• enig·ge·bo·ren
stellend
onverbogen eniggeboren
verbogen
partitief eniggeborens

eniggeboren [1]

  1. de enige persoon die geboren is uit twee bepaalde ouders
    • Anderen zijn uit het zicht verdwenen. Maar je hoort wel eens wat. Een van de schoolkameraadjes van mijn eniggeboren zoon bleek kort voor de kerst naar Bagdad te zijn uitgezonden. Niet als Nederlandse militair, maar als commando bij de Special Forces van de United States of America. Vader Amerikaan, kunstenaar en hippie, zijn Nederlandse moeder voedde hem na de scheiding en terugkeer in Nederland alleen op. Eerst nog gymnasium gedaan, maar op z'n achttiende gaf hij te kennen zijn eigenlijke vaderland te willen dienen.[2] 
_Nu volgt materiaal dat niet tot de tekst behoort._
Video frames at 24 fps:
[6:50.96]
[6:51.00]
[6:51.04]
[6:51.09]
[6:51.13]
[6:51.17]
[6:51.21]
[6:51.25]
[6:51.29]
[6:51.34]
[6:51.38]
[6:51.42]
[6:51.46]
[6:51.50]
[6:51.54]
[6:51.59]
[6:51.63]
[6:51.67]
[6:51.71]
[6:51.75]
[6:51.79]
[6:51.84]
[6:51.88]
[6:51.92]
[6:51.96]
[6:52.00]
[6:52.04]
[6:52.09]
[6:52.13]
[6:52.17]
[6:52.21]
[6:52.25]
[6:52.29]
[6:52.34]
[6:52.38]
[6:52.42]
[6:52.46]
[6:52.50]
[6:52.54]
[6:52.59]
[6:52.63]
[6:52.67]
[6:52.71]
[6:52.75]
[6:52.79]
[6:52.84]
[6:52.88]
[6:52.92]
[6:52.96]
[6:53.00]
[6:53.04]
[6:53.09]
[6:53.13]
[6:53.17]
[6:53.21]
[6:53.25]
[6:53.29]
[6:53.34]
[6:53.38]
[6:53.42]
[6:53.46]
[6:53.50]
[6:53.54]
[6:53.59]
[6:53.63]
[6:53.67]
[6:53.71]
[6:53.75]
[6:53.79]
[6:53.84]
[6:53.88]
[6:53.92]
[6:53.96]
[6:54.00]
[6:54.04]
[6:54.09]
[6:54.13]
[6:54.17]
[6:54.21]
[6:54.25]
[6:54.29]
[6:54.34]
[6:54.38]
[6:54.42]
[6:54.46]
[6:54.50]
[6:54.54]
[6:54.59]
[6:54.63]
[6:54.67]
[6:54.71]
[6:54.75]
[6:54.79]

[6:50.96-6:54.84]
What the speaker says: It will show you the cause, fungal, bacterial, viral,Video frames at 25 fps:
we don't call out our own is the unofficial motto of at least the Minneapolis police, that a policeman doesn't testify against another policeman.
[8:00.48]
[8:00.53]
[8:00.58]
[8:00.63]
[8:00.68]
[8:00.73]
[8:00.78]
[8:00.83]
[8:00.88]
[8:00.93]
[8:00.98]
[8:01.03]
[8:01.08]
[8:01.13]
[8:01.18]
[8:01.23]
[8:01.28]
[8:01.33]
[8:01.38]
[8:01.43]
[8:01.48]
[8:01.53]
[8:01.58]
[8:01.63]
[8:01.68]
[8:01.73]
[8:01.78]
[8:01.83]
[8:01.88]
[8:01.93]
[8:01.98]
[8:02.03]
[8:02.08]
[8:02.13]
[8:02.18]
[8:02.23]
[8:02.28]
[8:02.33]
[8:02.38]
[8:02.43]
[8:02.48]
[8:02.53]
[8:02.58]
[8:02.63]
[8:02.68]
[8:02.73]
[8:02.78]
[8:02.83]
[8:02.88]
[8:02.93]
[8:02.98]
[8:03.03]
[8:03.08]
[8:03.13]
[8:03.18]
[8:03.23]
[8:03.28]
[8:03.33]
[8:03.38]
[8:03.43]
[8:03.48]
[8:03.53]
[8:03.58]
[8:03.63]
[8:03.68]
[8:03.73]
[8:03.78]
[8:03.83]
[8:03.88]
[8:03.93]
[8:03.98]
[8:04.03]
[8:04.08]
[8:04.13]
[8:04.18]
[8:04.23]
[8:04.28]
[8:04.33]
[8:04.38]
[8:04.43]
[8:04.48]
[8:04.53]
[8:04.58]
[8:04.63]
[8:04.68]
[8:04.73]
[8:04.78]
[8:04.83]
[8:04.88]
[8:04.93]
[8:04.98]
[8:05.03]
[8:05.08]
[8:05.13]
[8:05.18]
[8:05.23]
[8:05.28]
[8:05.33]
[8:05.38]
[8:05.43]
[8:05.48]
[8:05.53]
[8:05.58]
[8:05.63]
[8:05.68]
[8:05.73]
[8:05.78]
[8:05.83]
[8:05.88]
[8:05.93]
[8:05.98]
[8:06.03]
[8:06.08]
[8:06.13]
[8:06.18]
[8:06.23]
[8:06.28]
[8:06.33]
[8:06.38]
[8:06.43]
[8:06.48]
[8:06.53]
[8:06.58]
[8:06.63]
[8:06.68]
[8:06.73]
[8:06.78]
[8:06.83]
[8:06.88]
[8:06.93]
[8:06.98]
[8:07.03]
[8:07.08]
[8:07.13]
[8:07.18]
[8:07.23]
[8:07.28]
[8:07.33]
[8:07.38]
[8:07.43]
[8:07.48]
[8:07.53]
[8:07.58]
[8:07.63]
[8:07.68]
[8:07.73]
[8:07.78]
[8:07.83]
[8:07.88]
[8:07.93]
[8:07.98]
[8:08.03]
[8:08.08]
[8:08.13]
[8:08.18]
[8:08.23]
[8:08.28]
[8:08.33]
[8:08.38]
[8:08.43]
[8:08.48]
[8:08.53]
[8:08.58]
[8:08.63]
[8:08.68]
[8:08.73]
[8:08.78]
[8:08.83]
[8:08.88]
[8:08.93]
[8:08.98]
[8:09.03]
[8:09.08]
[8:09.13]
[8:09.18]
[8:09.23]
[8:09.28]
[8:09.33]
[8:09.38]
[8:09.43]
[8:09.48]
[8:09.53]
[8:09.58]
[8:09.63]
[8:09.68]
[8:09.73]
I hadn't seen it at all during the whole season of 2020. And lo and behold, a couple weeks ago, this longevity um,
    • Met zijn proza wil Rot van Jezus' lijdensgeschiedenis een begrijpelijk verhaal maken, zodat we 'die man' eindelijk echt leren kennen. Elders zegt Rot over zijn 'hertaalde' Matthäus Passion: 'Met dat barokke idee van Gods eniggeboren zoon die sterft om de mensheid te redden,kun je vandaag de dag niet zonder meer aankomen. [3]  
  1. Woordenboek der Nederlandsche taal (1864-2001).